18 juni, 2025
China’s sanctions gambit: Formal and informal economic coercion in the second trade war

Julia Demaree Nikhinson / AP / TT
Summary
- Beijing’s response to the second trade war in the first half of 2025 has featured more forceful retaliation compared to the first US–China trade war in 2018–2020. China not only matched US tariff increases to a level that would have functionally severed economic ties, but also escalated using a range of sanctions tools, demonstrating a capacity to impose severe costs on specific US firms and industries.
- China deployed a combination of time-tested “informal” coercive instruments, such as opaque import restrictions and selective enforcement of technical domestic regulations, and newer “formal” tools, such as official sanctions listings against US defence industry firms, as well as export controls on critical raw materials. Many of these restrictions were deployed under a flexible two-step method – first establishing legal grounds for escalation, and then activating them when strategically opportune.
- Beijing’s bold use of coercive measures may have helped to quickly push Washington to the negotiating table in early May. The growing use of formal sanctions, more akin to western-style legal tools for sanctioning, might have delivered a more intelligible and credible threat to US officials and firms, helping to drive home the message that economic confrontation with China can carry steep and certain costs.

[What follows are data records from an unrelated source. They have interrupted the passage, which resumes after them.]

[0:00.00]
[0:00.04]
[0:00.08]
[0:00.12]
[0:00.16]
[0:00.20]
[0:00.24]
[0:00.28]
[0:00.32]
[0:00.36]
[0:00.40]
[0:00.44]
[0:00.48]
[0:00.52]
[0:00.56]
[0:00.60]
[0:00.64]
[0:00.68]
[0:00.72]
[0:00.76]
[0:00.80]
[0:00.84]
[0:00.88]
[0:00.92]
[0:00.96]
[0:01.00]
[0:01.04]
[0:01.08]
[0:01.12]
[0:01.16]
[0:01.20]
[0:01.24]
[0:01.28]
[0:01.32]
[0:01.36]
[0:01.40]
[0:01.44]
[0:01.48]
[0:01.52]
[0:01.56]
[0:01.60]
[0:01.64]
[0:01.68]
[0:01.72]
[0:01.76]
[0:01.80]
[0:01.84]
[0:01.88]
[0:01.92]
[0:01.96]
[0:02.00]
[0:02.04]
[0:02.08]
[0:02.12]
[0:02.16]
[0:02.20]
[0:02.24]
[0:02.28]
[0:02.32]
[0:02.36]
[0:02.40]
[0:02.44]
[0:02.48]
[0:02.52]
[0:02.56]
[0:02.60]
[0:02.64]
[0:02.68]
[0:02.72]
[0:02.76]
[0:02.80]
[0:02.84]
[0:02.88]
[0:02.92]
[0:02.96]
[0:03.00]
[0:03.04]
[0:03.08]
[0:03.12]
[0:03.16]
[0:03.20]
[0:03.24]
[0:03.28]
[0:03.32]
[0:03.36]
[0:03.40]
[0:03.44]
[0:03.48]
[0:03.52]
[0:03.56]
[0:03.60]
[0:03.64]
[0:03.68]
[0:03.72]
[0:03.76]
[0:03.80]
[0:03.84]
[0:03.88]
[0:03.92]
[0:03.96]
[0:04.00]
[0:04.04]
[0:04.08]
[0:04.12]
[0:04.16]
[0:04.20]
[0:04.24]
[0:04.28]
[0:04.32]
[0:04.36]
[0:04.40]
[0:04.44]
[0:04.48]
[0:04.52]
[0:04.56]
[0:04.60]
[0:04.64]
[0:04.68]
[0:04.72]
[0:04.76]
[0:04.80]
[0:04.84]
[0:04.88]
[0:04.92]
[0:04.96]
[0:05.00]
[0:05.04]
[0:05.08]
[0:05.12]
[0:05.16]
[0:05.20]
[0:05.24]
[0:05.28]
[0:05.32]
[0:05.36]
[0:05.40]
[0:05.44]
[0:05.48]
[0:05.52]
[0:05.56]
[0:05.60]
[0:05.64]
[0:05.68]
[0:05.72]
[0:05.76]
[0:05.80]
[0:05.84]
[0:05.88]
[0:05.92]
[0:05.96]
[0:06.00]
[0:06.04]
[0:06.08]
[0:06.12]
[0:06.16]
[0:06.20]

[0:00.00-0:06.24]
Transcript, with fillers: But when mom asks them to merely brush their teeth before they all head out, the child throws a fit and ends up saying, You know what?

Despite Trump’s initial warning that retaliation to his global “reciprocal tariffs” would be punished, it is possible that China’s retaliatory response has afforded it more rather than less leverage than refraining from
- China’s restrictions also pose challenges for third parties. Although widely interpreted as retaliation targeted at the United States, China’s new export licensing procedures on rare earths delayed the delivery of key inputs to other markets, including in Europe where some firms were forced to halt production. Rather than a coincidental side-effect, this might have been a deliberate warning to the EU and other actors not to impose further economic restrictions on China or coordinate trade measures with Washington.